Here are two scenarios.
  • Three soldiers are fighting. One gets hit with a few 9 mm rounds, and starts bleeding.
  • Three soldiers are fighting. One gets hit with a rather large "stopper" round, and dies rather quickly.
You are fighting these three soldiers. What is the better scenario?

Other than the fact that you can carry (and thus shoot) more 9 mm rounds to the battlefield, there is the human element. If your partner dies, you keep on fighting. If your partner is wounded and needs help, you stop fighting and help him out. So... By wounding one soldier, you potentially take out three. By killing one, you still have to deal with the other two.

There are exceptions to this rule of thumb. Now and then you face either a drug-crazed or otherwise fanatical and determined enemy. Then you want the stopper rounds. Such was the case in isolated battles on the western frontier of this country, as related to my dad by his grandfather. Such was also the case in the Spanish-American war, hence the invention of the Colt .45.
Jim wrote:
Anyone see that tape of hoodlums going around and doing drive-by paint ball shootings? Folks completely terrified, thinking they'd been shot and, yes, even falling over, falling off bicycles, clutching their wounds...hard to believe they were so weak minded eh? :roll:
I'd hardly call a kid riding on a bike a "battle-hardened opponent." These people weren't even looking for a fight. They were minding their own business, and someone shot at them.

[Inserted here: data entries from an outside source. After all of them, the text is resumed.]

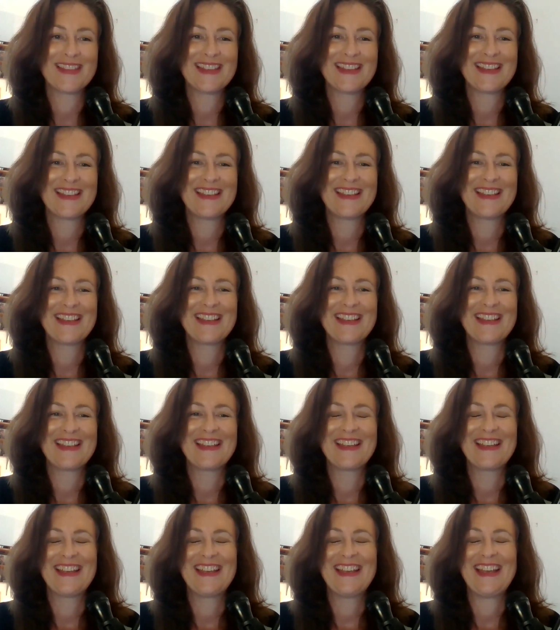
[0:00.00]

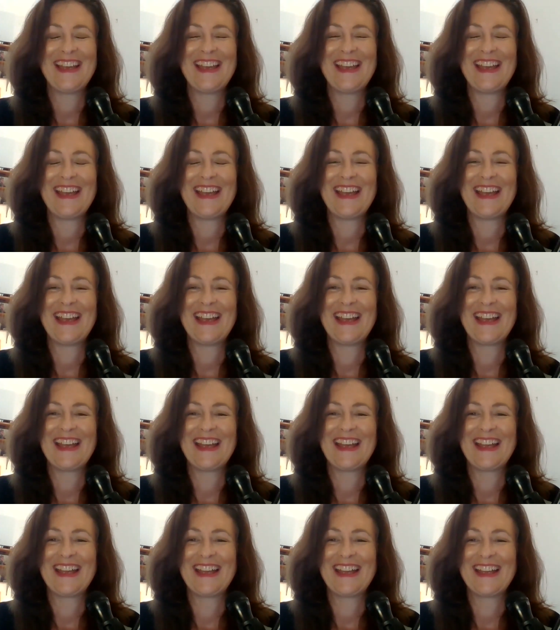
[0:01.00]

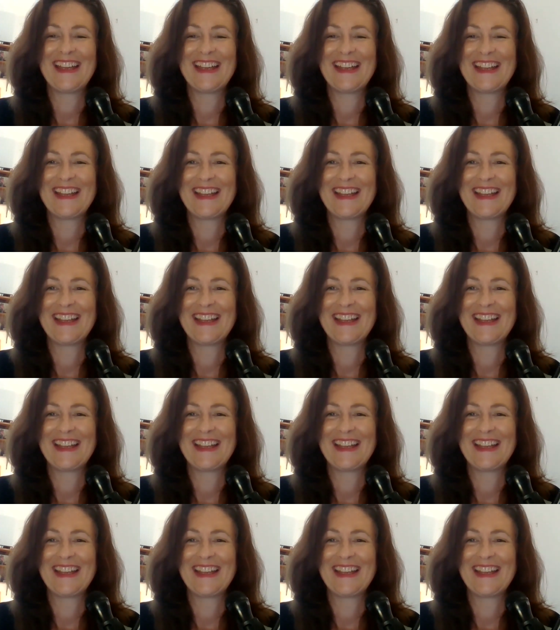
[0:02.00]
Nobody speaks.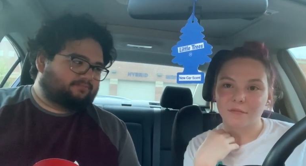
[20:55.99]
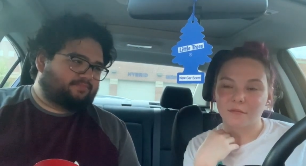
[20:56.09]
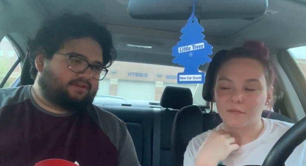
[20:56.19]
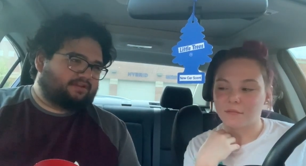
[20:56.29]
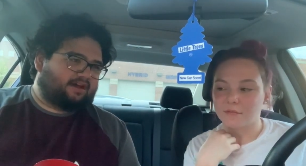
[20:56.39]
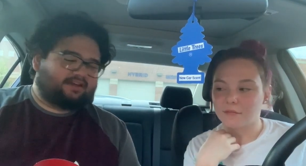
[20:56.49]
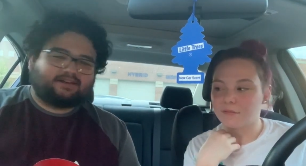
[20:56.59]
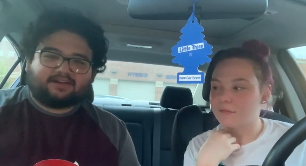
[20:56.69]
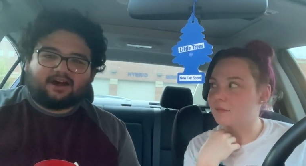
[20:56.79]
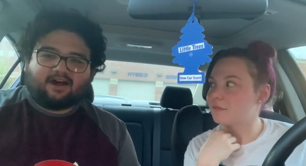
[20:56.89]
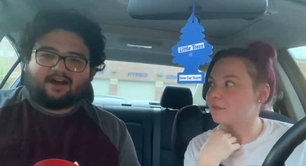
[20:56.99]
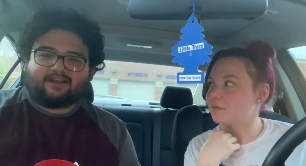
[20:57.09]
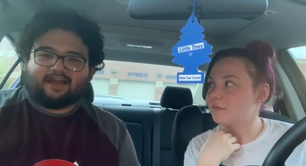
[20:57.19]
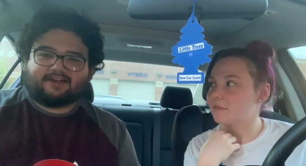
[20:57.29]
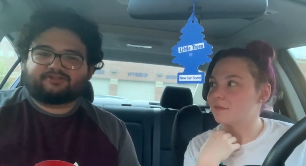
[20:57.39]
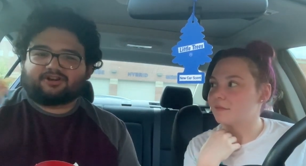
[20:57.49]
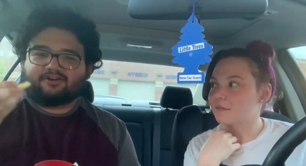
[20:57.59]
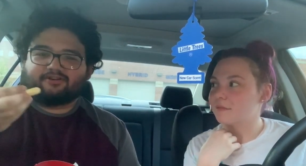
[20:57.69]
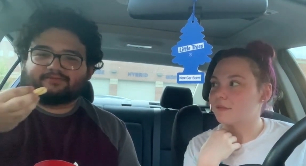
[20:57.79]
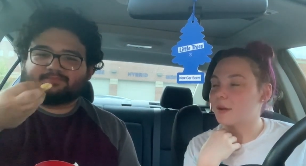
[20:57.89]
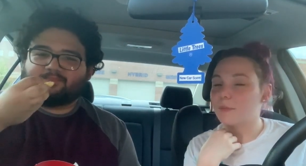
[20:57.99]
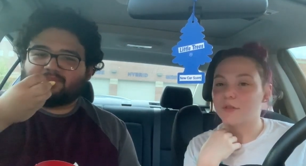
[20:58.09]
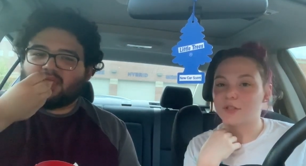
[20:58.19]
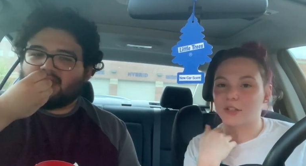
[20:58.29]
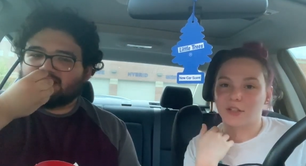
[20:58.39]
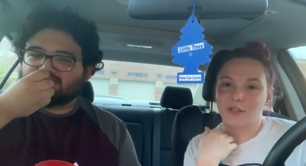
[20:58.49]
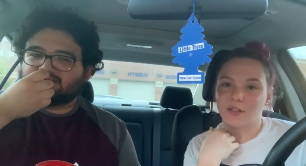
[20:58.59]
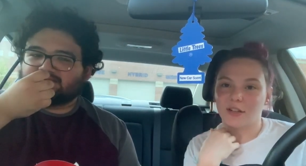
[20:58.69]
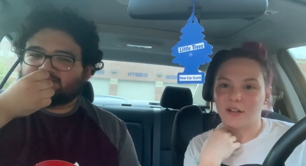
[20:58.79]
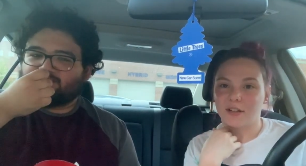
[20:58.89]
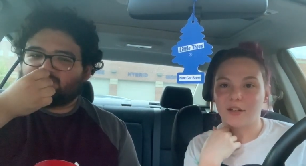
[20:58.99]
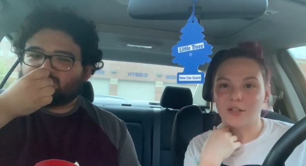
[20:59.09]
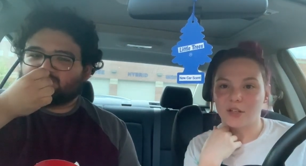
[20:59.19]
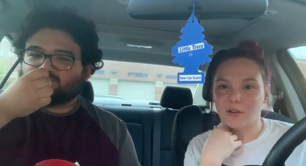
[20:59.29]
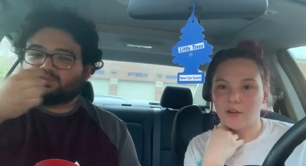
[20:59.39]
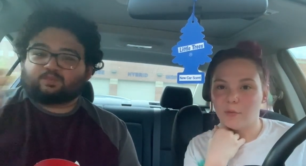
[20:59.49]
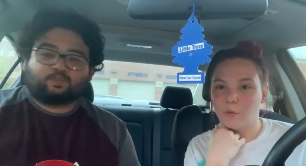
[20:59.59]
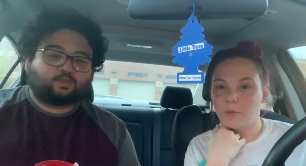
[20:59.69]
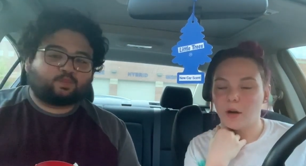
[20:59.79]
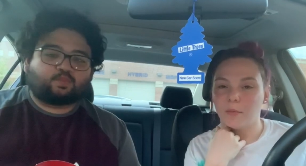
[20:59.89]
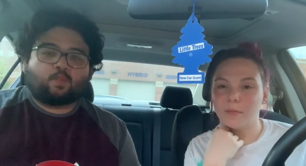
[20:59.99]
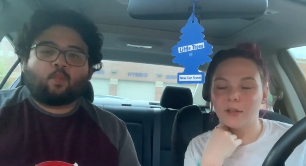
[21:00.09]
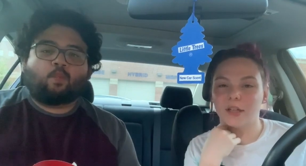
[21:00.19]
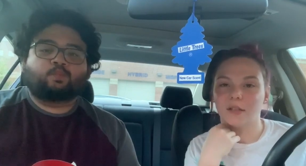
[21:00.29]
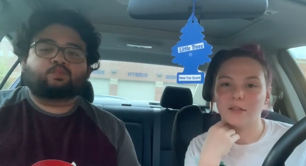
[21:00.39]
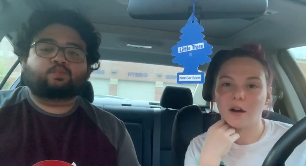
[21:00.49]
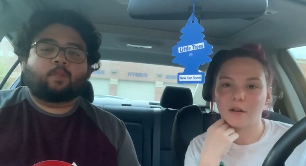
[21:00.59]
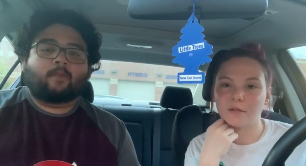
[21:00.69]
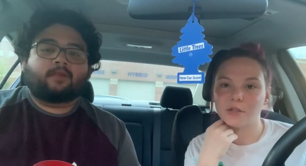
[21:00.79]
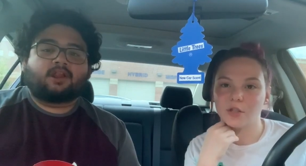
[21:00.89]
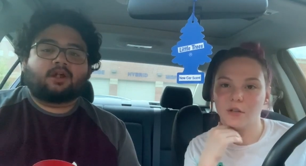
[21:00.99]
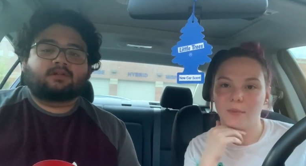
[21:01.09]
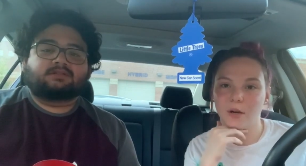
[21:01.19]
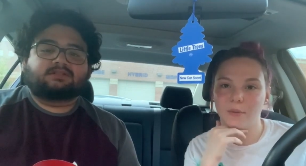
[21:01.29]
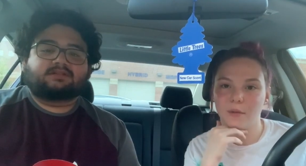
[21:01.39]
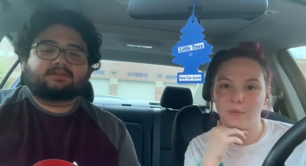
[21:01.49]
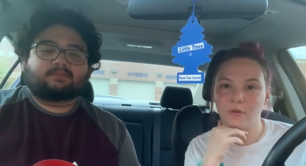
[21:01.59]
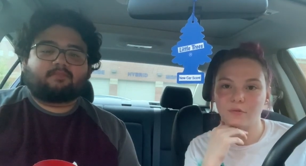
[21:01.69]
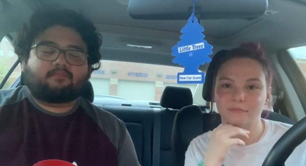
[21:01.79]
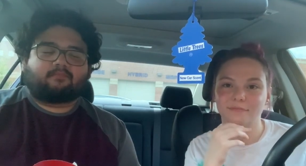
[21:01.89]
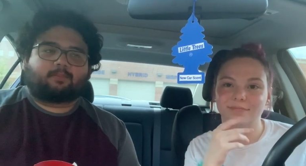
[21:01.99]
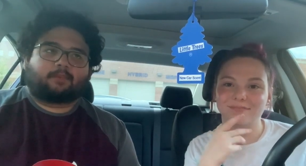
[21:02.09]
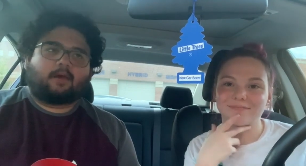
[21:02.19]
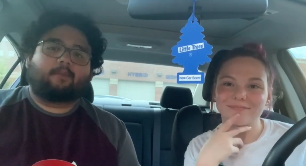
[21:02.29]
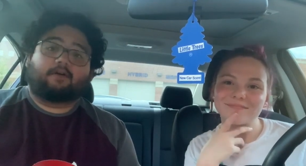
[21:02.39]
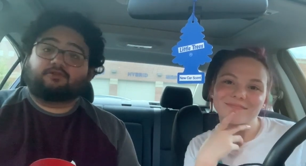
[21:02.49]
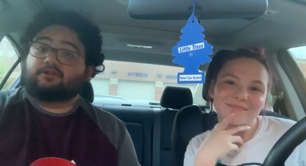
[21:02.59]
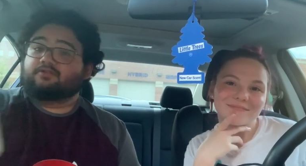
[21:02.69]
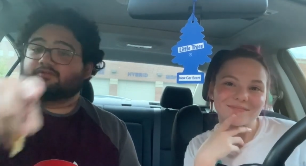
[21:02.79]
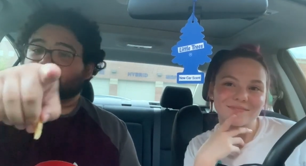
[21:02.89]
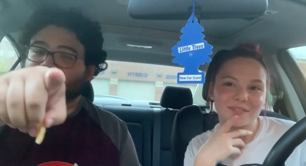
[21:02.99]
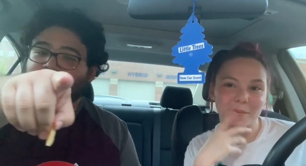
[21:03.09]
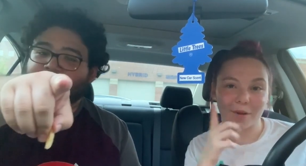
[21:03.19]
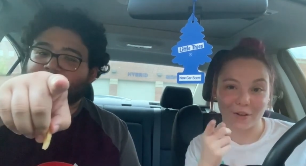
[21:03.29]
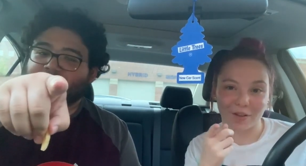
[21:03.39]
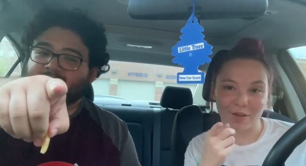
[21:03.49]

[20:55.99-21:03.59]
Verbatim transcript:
Speaker 1: be not in a hot ass car.
Speaker 2: I'm just gonna turn the air conditioning on and we're probably gonna talk shit about people.
Speaker 1: Mm -hmm. About you. About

In the eyes of Tom Crawford, they are "Pussies." But that's Tom. He's also had to face people on the complete opposite end of the spectrum who didn't stop. Tom also was involved in retrieving prison escapees who had nothing to lose. That's when he'd go out with a shotgun with slugs that could shatter a cinderblock.
Jim wrote:
But after thinking about it a while--I don't think that some of the conditioning Uechi folks do is that much different in the end than what some do in wing chun..

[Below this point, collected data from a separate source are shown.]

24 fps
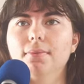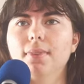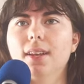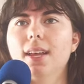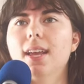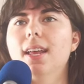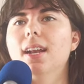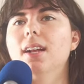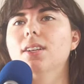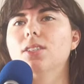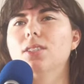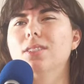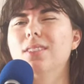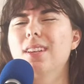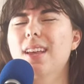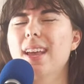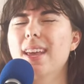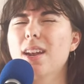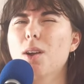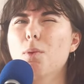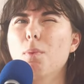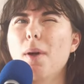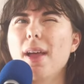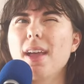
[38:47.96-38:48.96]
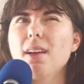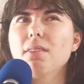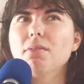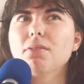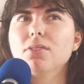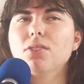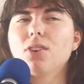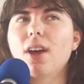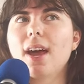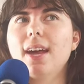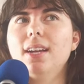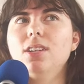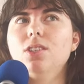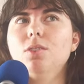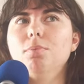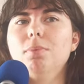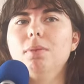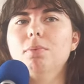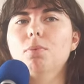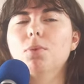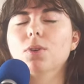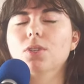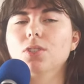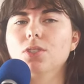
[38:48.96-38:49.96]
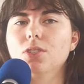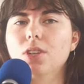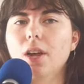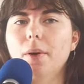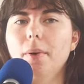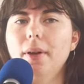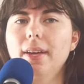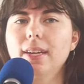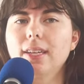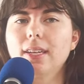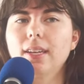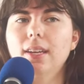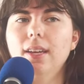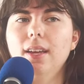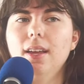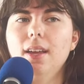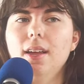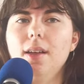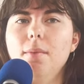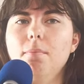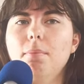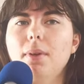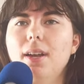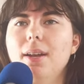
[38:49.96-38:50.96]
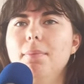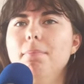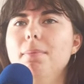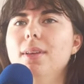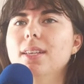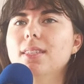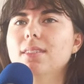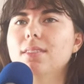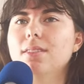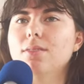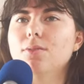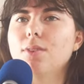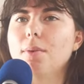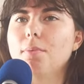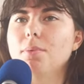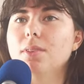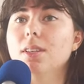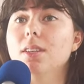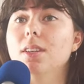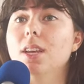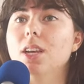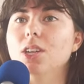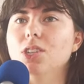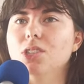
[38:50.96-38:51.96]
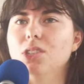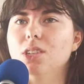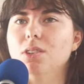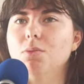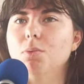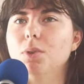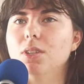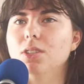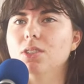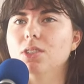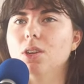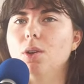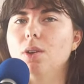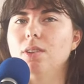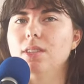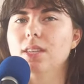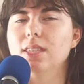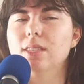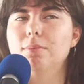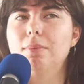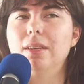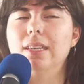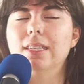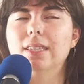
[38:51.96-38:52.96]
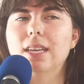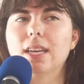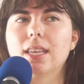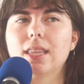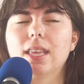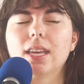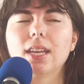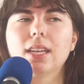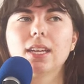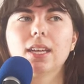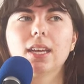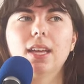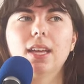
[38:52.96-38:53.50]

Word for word: in a way of trying to be more stoic, but a misrepresentation of what stoicism is, I think.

It's very similar, Jim. The biggest difference is the degree to which this kind of conditioning is well-planned vs. random. And on an experience note, I have observed that I and my students bruise less when we warm up with arm and leg conditioning before engaging in partner work. I don't fully understand how this works, but I know that it works and exploit it.
Jim wrote:
Some of the force v force arm banging I would take exception to because it contradicts some core concepts I do (forgive me)
No need, Jim. I get it. It's the degree to which you can appropriately sense and get around force vs. accept it or bludgeon through it. You want to be developing the right instincts in your training, and you don't want to feed an experienced opponent information via the way you impose your physical will on them. There's a time to bull your way through, and a time to be sensitive and/or get off the line of force. Ideally we've had enough experience/training to be able to make the adjustments on the fly.

There's also a need to be able to continue when/if we F up or are surprise-attacked. This is probably one of the most important advantages to proper physical and psychological conditioning.

But of course all of that is easier said than done. At any one time, I'm sure we all could use adjustments in our training and approaches.